C. If an owner whose property is taken by condemnation under
this title or under Title 33.1 is awarded at trial, as compensation for the
taking of or damage to his real property, an amount that is at
least 30 percent or more and less than 75 percent
greater than the amount of the petitioner's final written offer made not later
than 60 days after receipt by the petitioner of a complete copy of the owner's
written self contained or summary appraisal report, as referenced in the
Uniform Standards of Professional Appraisal Practice, provided it is the same
type of report furnished to the landowner that complies with the requirements
of the Uniform Standards of Professional Appraisal Practice in effect as of the
date of such report on which the owner intends to rely to support the amount of
just compensation to which he claims to be entitled, the court may order the
petitioner to pay to the owner those (i) reasonable costs, other than attorney
fees, and (ii) reasonable fees and travel costs, including reasonable appraisal
and engineering fees, for no more than three experts testifying at trial, that
the owner incurs. If an owner is
awarded at trial, as compensation for the taking of or damage to his real
property, an amount that is at
least 75 percent and less than 125
percent greater than the amount of
the petitioner's final written offer, the court shall order that petitioner to
pay to the owner the fees and costs
described in clauses (i) and (ii). If an owner is awarded at trial, as
compensation for the taking of or damage to his
real property, an amount that is 125 percent or greater
than the amount of the petitioner's final written offer, the court shall order
the petitioner to pay to the owner
reasonable attorney fees and the fees and costs
described in clauses (i) and (ii). The requirements of this
subsection shall not apply to those condemnation actions:
1. Involving easements valued at less than $10,000.

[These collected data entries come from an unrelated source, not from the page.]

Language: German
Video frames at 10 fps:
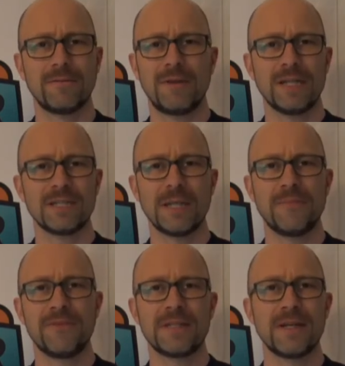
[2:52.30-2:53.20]
Flaschen
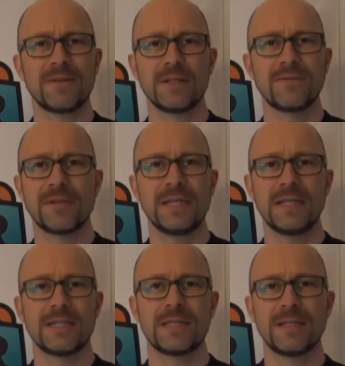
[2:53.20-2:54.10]
Apfelsaft. Also wir
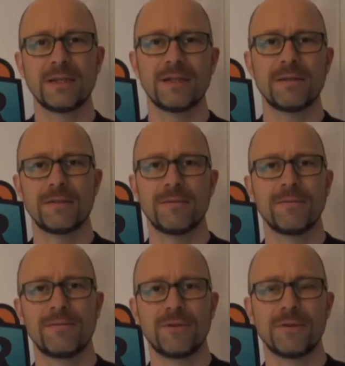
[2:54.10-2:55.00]
reden jetzt hier
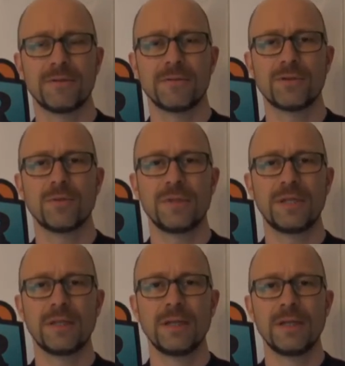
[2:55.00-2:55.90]
von so um
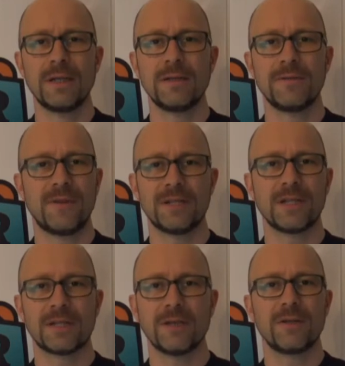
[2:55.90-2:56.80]
die äh,
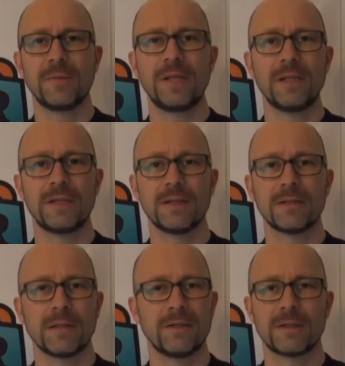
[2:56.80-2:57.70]
Flasche 300 Milliliter,
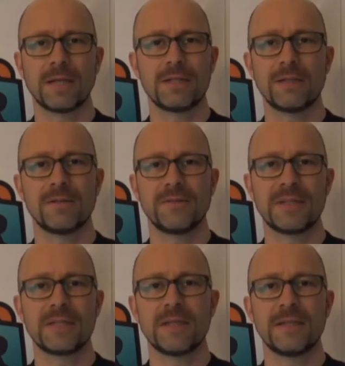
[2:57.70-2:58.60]
330 oder
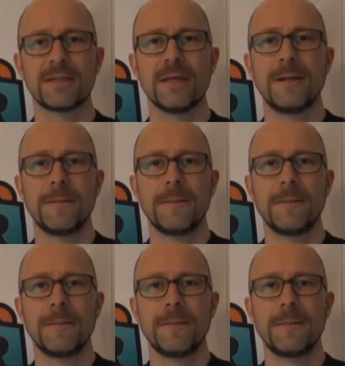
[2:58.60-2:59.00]
was das da ist.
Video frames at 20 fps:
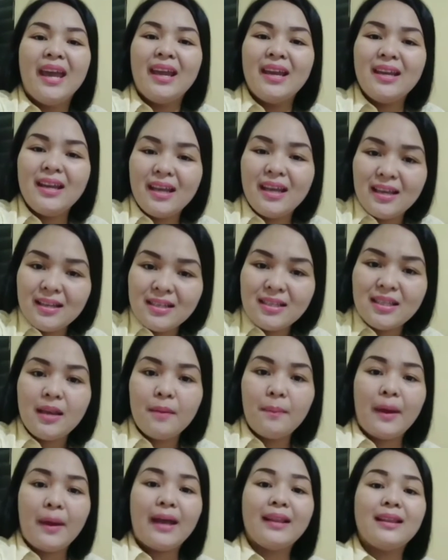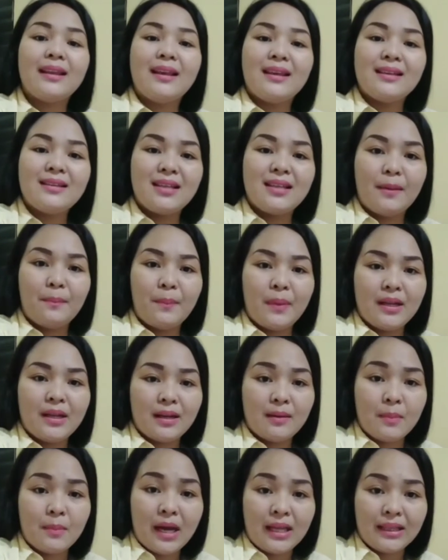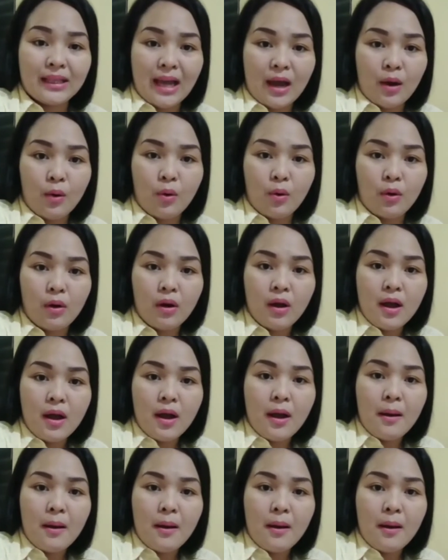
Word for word: iniisip at iisipin ng mga tao.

2. In which the petitioner filed, prior to July 1, 2005: (i) a
petition in condemnation pursuant to Chapter 2 (§ 25.1-205 et seq.) of this title;
or (ii) a certificate of take or deposit pursuant to Title 33.1, or Chapter 3 (§ 25.1-300 et
seq.) of this title.
3. In which the owner does not provide the report described herein.
D. All costs on appeal shall be assessed and assessable in the manner provided by law and the Rules of Court as in other civil cases.
2. That § 2.2-4027 of the Code of Virginia is repealed.